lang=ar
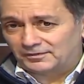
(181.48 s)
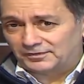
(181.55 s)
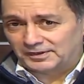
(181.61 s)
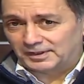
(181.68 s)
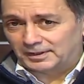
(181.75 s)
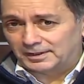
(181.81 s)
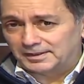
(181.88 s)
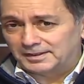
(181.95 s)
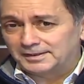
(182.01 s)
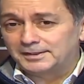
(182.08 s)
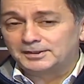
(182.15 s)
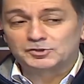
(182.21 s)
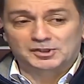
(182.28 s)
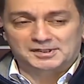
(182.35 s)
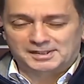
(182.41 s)
عن
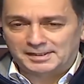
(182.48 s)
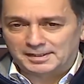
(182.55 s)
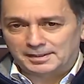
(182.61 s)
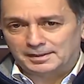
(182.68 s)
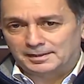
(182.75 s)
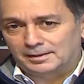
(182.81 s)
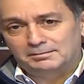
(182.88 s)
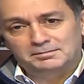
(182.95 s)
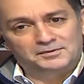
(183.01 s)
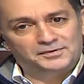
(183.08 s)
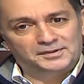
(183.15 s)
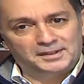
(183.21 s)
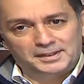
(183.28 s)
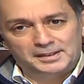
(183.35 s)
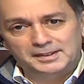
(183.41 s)
الفيدرالية جذريا لأن
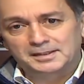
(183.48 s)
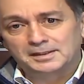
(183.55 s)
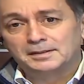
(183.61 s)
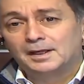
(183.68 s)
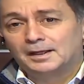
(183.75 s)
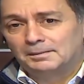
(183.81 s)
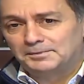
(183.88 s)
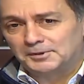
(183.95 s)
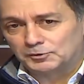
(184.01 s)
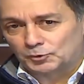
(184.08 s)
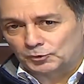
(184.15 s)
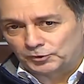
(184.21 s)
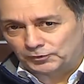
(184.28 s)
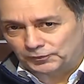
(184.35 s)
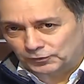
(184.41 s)
بالفيدرالية
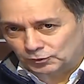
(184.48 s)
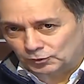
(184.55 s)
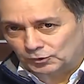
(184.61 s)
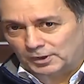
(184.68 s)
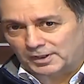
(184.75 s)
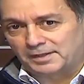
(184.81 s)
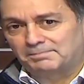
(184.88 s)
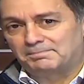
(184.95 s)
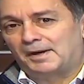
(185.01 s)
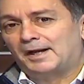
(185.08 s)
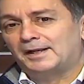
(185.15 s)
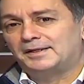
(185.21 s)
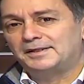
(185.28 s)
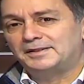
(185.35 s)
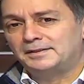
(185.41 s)
بيقدروا يفرضوا ضرائب
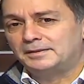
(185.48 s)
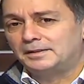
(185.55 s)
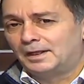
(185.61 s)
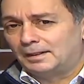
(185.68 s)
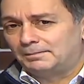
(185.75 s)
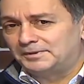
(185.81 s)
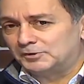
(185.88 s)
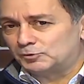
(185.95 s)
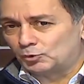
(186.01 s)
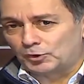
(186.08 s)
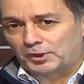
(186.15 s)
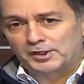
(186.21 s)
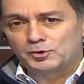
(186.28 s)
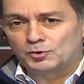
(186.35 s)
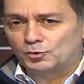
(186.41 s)
محلية بيقدروا
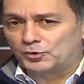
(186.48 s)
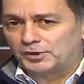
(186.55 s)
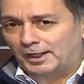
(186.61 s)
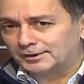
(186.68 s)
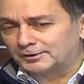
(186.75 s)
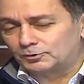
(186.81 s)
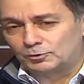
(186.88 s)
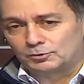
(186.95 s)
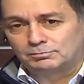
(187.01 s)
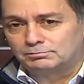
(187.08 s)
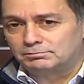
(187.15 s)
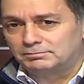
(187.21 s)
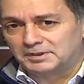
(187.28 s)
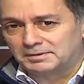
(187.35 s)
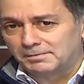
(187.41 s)
يغيروا ويعدلوا
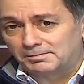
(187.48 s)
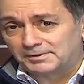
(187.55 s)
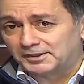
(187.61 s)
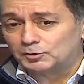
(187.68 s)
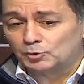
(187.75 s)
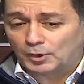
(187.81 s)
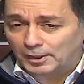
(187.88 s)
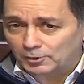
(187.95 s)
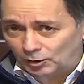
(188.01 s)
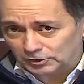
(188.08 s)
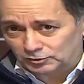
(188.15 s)
مثل ما بيريدوا لأنه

_WHAT YOU SHOULD DO_
Output the records exactly as they appear, skipping any pictures.

_REPLY_
lang=ar
(181.48 s)
(181.55 s)
(181.61 s)
(181.68 s)
(181.75 s)
(181.81 s)
(181.88 s)
(181.95 s)
(182.01 s)
(182.08 s)
(182.15 s)
(182.21 s)
(182.28 s)
(182.35 s)
(182.41 s)
عن
(182.48 s)
(182.55 s)
(182.61 s)
(182.68 s)
(182.75 s)
(182.81 s)
(182.88 s)
(182.95 s)
(183.01 s)
(183.08 s)
(183.15 s)
(183.21 s)
(183.28 s)
(183.35 s)
(183.41 s)
الفيدرالية جذريا لأن
(183.48 s)
(183.55 s)
(183.61 s)
(183.68 s)
(183.75 s)
(183.81 s)
(183.88 s)
(183.95 s)
(184.01 s)
(184.08 s)
(184.15 s)
(184.21 s)
(184.28 s)
(184.35 s)
(184.41 s)
بالفيدرالية
(184.48 s)
(184.55 s)
(184.61 s)
(184.68 s)
(184.75 s)
(184.81 s)
(184.88 s)
(184.95 s)
(185.01 s)
(185.08 s)
(185.15 s)
(185.21 s)
(185.28 s)
(185.35 s)
(185.41 s)
بيقدروا يفرضوا ضرائب
(185.48 s)
(185.55 s)
(185.61 s)
(185.68 s)
(185.75 s)
(185.81 s)
(185.88 s)
(185.95 s)
(186.01 s)
(186.08 s)
(186.15 s)
(186.21 s)
(186.28 s)
(186.35 s)
(186.41 s)
محلية بيقدروا
(186.48 s)
(186.55 s)
(186.61 s)
(186.68 s)
(186.75 s)
(186.81 s)
(186.88 s)
(186.95 s)
(187.01 s)
(187.08 s)
(187.15 s)
(187.21 s)
(187.28 s)
(187.35 s)
(187.41 s)
يغيروا ويعدلوا
(187.48 s)
(187.55 s)
(187.61 s)
(187.68 s)
(187.75 s)
(187.81 s)
(187.88 s)
(187.95 s)
(188.01 s)
(188.08 s)
(188.15 s)
مثل ما بيريدوا لأنه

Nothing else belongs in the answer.